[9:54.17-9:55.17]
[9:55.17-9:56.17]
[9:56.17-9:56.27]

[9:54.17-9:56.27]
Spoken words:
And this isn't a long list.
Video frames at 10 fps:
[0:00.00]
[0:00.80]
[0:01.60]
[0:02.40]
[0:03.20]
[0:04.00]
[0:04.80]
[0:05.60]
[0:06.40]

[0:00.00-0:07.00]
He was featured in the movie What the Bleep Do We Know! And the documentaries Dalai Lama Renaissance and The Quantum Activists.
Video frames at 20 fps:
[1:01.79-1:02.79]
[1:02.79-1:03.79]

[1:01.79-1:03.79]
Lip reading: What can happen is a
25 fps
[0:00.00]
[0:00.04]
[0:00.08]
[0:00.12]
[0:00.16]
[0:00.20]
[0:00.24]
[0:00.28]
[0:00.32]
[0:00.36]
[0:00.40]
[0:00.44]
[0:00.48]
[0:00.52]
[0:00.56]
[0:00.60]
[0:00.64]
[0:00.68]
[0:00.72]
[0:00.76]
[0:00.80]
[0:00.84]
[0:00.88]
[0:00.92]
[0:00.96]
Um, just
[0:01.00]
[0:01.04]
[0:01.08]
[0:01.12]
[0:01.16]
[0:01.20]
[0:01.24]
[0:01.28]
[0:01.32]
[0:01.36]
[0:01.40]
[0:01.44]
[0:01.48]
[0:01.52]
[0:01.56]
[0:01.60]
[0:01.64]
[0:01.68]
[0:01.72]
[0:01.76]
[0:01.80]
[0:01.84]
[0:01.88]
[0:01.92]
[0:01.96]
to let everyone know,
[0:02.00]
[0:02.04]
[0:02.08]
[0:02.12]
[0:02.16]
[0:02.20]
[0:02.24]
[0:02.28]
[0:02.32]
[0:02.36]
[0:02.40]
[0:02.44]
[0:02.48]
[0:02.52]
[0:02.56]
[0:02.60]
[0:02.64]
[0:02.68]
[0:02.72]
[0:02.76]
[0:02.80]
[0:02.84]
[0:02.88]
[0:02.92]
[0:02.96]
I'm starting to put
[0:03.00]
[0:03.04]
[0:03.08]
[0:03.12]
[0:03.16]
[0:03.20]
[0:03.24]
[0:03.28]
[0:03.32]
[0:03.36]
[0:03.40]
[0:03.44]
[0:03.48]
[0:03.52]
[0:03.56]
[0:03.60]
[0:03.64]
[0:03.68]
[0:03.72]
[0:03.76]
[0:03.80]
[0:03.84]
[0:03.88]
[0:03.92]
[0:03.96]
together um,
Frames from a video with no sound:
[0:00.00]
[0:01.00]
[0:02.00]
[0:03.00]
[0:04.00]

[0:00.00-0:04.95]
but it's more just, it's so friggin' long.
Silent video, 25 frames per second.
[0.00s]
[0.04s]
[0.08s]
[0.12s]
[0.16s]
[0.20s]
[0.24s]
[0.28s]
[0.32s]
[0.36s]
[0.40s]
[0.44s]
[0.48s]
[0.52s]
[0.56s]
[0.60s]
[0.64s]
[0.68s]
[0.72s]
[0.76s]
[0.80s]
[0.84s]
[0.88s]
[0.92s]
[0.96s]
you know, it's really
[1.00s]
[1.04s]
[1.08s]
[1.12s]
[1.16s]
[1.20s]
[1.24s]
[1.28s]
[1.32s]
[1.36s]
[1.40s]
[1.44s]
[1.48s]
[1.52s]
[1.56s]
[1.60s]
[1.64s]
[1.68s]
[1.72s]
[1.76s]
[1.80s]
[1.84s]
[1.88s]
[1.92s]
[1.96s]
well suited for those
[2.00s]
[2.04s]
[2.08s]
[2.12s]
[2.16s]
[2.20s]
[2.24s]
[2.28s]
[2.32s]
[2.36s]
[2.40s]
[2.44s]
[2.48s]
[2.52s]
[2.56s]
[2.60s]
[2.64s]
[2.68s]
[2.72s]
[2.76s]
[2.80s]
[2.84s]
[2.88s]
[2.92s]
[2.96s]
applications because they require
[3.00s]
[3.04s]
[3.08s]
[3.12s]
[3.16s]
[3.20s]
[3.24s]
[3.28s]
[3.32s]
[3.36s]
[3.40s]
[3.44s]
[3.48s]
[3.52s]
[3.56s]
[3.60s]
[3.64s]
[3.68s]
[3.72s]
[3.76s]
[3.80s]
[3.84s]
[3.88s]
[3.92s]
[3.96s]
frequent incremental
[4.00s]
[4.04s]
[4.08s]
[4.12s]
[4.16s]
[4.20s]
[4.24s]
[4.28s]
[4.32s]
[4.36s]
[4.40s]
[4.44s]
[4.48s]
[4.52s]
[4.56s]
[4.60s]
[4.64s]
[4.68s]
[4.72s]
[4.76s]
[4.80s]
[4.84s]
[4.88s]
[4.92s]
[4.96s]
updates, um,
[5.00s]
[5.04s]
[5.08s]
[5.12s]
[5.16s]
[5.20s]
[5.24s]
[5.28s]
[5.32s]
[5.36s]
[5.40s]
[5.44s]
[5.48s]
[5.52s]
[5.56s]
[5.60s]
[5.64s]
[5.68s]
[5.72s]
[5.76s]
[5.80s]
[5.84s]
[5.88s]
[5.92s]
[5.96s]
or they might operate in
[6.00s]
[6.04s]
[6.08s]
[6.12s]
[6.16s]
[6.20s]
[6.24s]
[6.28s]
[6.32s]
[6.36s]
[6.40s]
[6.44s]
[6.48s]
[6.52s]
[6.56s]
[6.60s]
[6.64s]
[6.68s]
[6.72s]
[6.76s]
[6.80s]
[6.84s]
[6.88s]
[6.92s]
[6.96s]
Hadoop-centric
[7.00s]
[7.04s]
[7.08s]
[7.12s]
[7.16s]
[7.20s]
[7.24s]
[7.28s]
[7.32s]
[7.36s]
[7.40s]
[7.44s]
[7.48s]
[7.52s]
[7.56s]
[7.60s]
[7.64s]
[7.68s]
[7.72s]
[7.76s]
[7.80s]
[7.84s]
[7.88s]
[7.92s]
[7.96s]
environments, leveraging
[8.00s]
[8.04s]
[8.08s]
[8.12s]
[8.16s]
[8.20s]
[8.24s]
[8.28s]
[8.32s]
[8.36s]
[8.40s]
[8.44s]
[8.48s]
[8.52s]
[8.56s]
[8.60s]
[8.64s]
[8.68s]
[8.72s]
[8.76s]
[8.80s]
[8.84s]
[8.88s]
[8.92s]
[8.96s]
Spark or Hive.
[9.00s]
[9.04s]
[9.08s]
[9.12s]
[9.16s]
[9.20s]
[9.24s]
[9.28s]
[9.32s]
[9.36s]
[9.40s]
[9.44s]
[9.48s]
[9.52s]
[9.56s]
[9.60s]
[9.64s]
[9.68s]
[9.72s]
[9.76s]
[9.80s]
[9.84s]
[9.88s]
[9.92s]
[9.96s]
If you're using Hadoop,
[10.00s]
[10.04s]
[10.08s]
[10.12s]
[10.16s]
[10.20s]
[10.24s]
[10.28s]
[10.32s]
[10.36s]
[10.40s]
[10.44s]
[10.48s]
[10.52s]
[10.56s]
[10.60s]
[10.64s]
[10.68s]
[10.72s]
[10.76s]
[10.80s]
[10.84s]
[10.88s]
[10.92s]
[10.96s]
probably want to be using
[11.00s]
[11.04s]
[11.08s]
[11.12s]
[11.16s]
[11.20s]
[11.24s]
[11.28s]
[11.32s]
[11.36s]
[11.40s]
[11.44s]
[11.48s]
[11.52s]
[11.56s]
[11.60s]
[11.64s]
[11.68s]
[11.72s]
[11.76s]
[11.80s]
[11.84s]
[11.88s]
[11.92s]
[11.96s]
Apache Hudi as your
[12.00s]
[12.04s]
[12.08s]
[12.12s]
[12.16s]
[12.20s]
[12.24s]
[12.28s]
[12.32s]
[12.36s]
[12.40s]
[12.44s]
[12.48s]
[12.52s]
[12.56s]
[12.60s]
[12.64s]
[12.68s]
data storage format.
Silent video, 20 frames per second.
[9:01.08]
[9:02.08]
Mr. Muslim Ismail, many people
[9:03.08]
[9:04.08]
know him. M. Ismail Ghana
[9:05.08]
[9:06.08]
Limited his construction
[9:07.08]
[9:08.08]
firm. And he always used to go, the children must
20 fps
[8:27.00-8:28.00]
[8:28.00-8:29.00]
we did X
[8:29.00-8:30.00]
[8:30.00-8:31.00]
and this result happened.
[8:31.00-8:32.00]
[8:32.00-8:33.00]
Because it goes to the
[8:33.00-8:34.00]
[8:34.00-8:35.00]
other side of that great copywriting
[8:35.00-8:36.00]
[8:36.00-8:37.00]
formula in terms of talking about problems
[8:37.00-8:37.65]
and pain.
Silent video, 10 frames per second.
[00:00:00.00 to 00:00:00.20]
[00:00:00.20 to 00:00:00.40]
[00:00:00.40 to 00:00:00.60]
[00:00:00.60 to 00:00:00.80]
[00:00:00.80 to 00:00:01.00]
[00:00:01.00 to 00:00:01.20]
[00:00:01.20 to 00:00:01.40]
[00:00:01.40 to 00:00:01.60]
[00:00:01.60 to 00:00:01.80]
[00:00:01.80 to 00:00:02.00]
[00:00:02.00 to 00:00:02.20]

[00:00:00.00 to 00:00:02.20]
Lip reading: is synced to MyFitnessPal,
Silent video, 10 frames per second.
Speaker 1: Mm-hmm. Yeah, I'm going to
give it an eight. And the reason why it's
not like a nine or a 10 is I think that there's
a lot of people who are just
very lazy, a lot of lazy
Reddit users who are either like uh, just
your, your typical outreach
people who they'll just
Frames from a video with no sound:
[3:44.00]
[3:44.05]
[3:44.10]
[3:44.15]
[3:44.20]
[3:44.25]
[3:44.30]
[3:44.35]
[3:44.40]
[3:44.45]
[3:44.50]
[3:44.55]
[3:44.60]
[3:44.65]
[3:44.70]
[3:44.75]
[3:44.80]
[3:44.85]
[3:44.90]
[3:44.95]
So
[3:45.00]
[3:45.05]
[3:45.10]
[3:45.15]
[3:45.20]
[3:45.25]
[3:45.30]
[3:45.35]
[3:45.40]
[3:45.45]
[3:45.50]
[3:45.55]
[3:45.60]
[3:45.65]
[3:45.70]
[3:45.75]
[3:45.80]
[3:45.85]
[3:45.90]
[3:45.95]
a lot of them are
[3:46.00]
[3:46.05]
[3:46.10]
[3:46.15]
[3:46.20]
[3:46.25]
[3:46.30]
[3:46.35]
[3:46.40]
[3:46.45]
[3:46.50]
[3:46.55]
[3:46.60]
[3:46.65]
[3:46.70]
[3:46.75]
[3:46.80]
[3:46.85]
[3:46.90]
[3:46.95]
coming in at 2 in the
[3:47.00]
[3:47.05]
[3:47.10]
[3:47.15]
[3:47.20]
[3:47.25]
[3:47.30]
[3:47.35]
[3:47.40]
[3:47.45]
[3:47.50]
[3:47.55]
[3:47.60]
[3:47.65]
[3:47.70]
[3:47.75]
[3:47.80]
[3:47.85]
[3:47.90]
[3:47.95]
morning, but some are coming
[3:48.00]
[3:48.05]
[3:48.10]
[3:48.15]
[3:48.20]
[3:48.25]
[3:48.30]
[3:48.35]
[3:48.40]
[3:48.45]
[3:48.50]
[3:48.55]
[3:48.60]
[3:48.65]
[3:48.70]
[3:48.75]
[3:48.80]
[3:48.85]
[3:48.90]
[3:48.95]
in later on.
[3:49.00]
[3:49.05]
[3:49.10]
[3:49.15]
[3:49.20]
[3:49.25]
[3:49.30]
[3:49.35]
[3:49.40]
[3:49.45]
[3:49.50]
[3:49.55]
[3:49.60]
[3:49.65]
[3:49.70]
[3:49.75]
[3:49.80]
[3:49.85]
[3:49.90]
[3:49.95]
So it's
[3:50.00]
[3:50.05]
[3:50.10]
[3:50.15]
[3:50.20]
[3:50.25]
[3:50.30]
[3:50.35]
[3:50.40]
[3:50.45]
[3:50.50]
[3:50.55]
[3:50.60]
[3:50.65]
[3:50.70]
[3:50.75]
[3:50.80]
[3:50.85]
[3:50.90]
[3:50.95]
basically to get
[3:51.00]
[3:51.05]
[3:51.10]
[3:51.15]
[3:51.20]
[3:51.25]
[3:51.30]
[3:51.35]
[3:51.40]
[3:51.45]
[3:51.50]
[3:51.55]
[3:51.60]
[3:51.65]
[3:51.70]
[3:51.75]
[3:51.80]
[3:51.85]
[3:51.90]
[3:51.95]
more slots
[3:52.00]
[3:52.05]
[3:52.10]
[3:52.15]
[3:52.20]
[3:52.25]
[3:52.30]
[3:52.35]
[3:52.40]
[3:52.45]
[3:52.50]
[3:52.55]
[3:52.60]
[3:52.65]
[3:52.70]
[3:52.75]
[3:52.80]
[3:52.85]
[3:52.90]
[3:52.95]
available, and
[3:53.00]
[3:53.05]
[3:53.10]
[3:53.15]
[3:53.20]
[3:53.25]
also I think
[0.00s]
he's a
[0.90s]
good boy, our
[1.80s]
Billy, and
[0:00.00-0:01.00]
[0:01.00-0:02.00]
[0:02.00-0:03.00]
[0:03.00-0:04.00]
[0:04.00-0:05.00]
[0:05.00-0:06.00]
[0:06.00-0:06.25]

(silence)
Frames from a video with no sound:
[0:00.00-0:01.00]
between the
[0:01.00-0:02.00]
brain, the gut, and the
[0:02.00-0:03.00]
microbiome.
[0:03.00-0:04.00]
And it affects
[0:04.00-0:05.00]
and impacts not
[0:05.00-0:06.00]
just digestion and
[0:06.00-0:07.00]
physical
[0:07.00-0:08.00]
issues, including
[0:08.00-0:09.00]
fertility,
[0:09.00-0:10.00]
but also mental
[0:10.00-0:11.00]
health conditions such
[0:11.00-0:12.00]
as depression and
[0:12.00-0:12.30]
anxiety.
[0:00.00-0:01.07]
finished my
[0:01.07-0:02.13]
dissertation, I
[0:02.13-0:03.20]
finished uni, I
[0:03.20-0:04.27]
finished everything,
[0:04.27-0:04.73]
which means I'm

··········

# [Task statement]
Working from the records above, write out verbatim only the lines from the line containing "[8:29.00-8:30.00]" through the line containing "[00:00:01.20 to 00:00:01.40]".

# [Written response]
[8:29.00-8:30.00]
[8:30.00-8:31.00]
and this result happened.
[8:31.00-8:32.00]
[8:32.00-8:33.00]
Because it goes to the
[8:33.00-8:34.00]
[8:34.00-8:35.00]
other side of that great copywriting
[8:35.00-8:36.00]
[8:36.00-8:37.00]
formula in terms of talking about problems
[8:37.00-8:37.65]
and pain.
Silent video, 10 frames per second.
[00:00:00.00 to 00:00:00.20]
[00:00:00.20 to 00:00:00.40]
[00:00:00.40 to 00:00:00.60]
[00:00:00.60 to 00:00:00.80]
[00:00:00.80 to 00:00:01.00]
[00:00:01.00 to 00:00:01.20]
[00:00:01.20 to 00:00:01.40]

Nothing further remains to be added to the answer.